BMO analyst Jackie Przybylowski considered First Quantum’s update as positive. “It included material improvement to balance sheet liquidity and ongoing work to continue to manage debt and other obligations in the event of a prolonged Cobre Panama closure,” she wrote.
The expert said the bank will be watching closely how the Cobre Panama issue unfolds. “On the positive side, blockades around the mine have dissipated, allowing deliveries by road and at port to receive supplies necessary for the preservation and safe maintenance. Sale of the concentrate in inventory will help to fund this program”, Przybylowski said in a note to investors.
First Quantum holds out hope the May Presidential elections in Panama may bring a change in fortune for its halted operation, one of the world’s largest new copper mines to open in the past decade.

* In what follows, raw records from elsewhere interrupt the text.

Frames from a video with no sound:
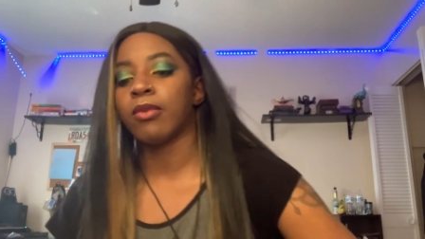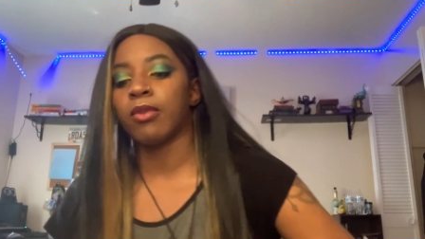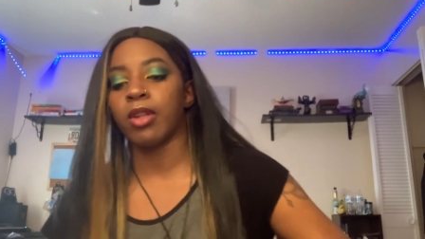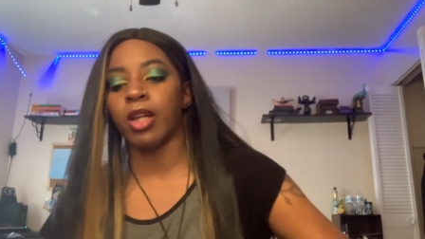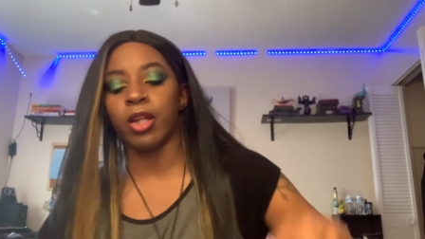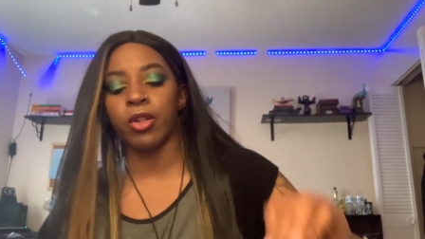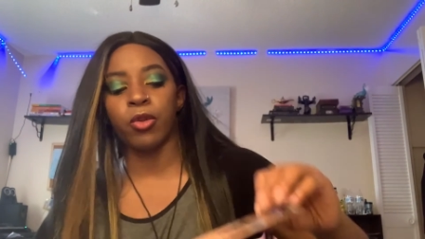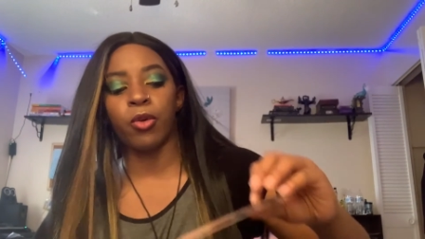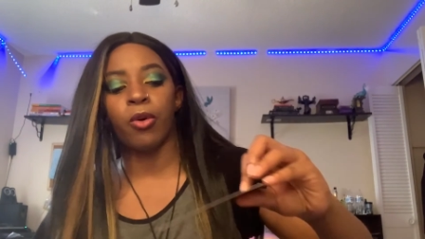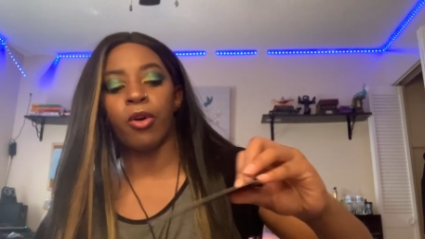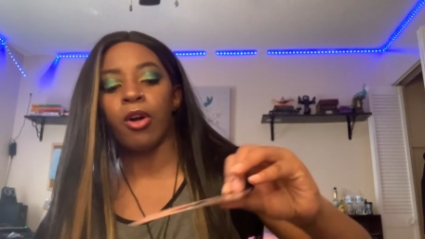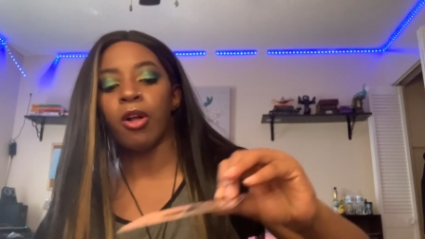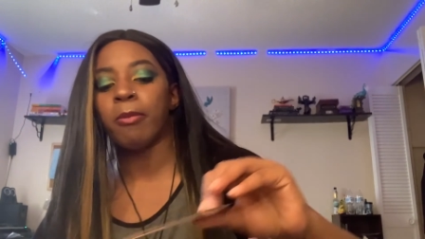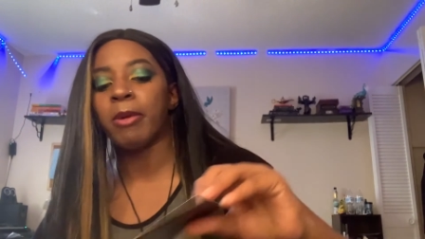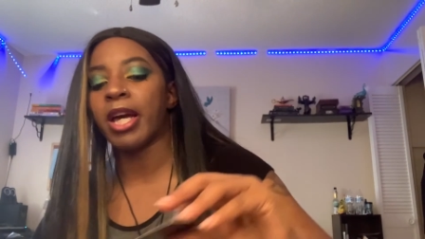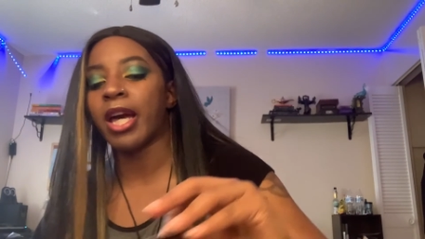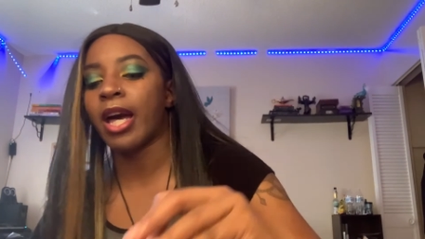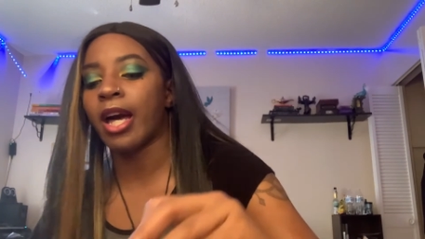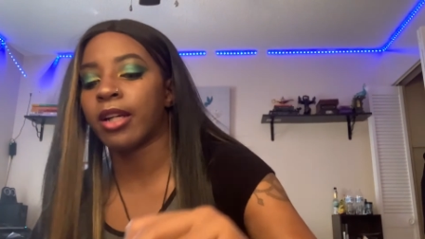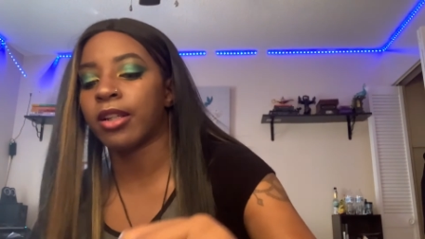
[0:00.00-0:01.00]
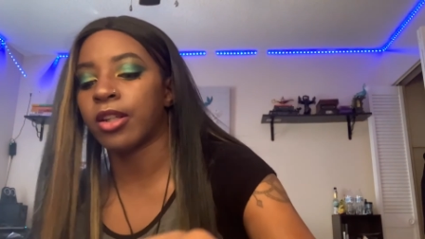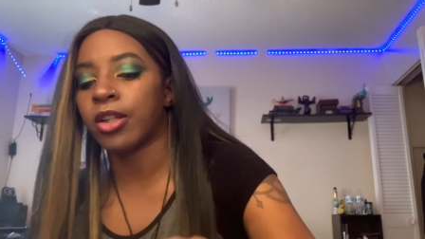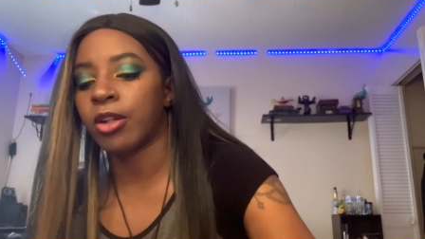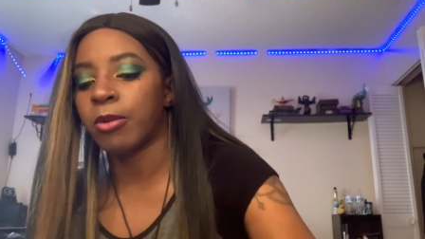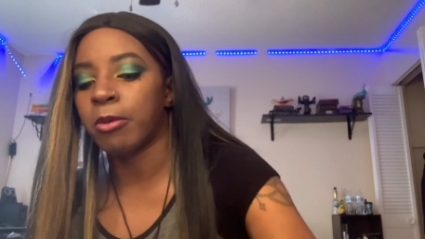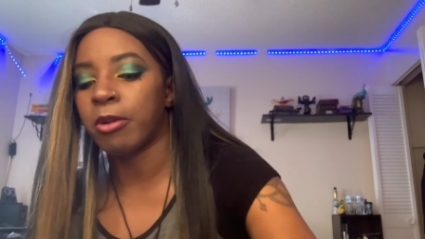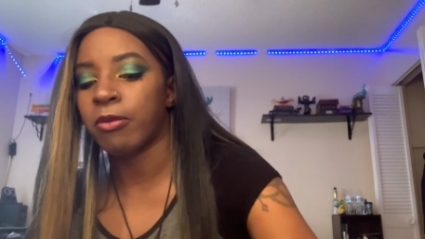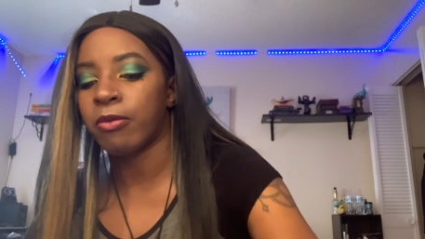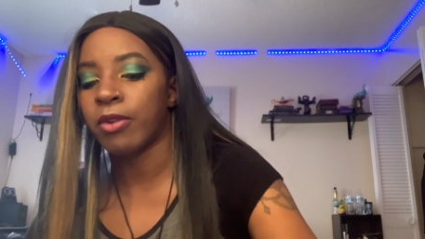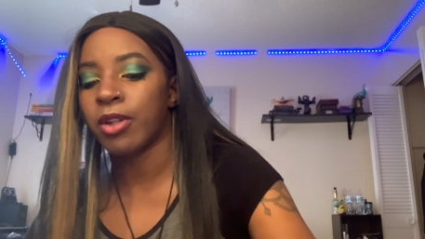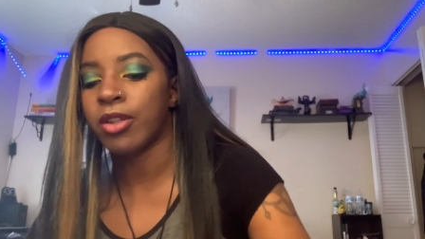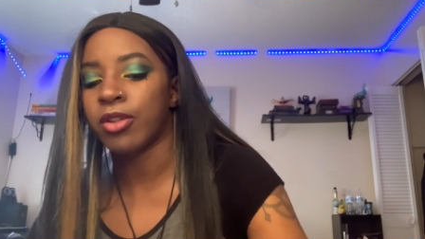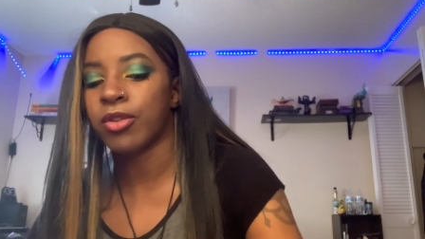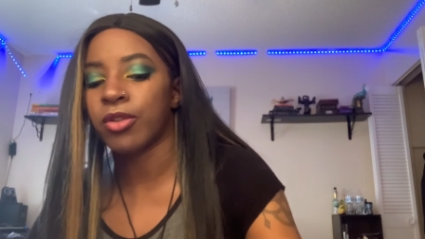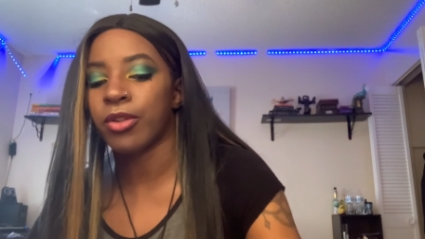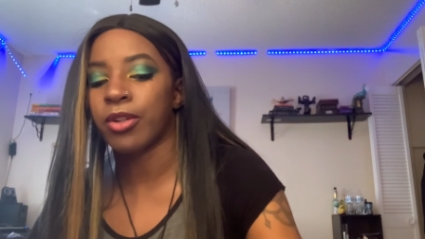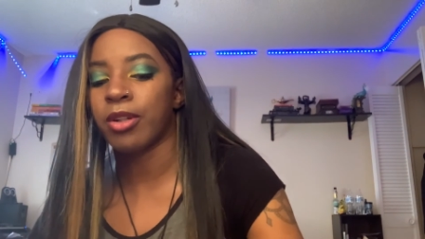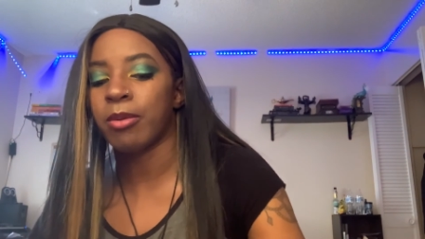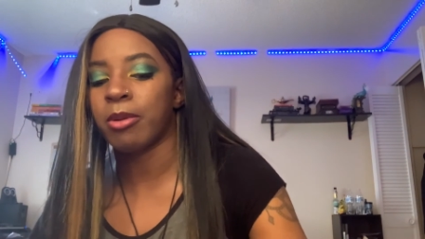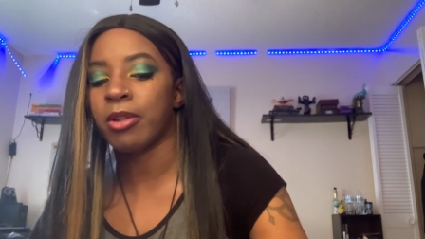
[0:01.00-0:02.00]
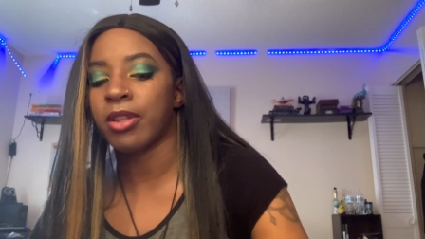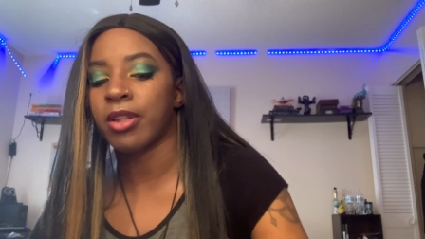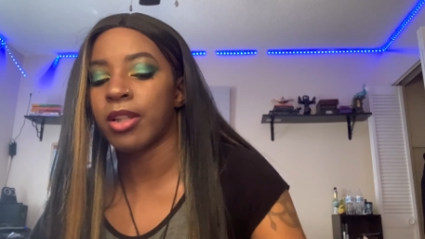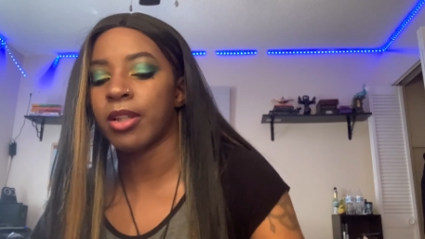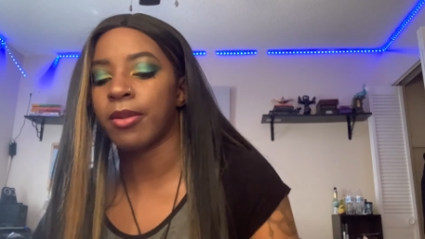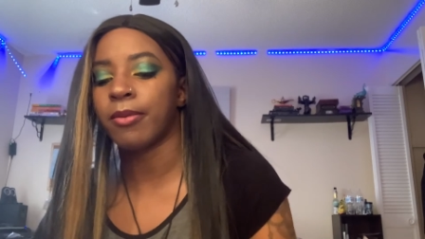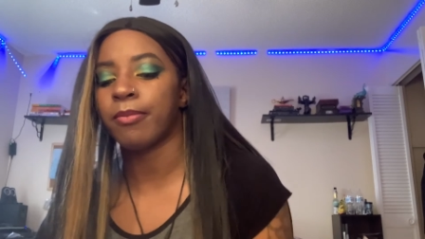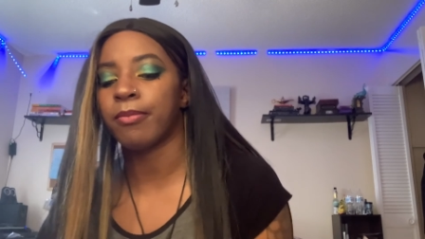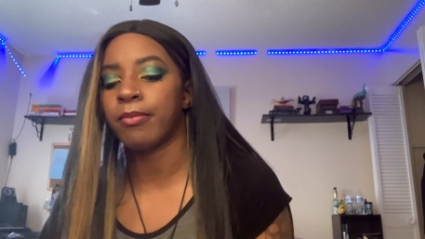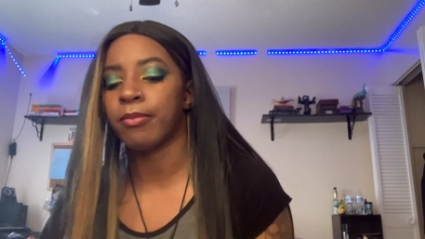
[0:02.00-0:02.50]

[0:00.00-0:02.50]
Ignore all my acne on my face. Sorry about that.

First Quantum is also considering a minority investment from strategic investors in its Zambian business, and is running a sales process for its small Las Cruces mine in Spain, chief executive Tristan Pascall said in a Wednesday call conference to discuss fourth quarter results.
The company is the sole owner of the Sentinel copper mine and has a 80% stake in the Kansanshi mine. Its presence in Zambia, Africa’s second-largest copper producer, includes the Fishtie copper project, near the border with the Democratic Republic of Congo. It also comprises two licence options through a deal with African Pioneer (LON: AFP).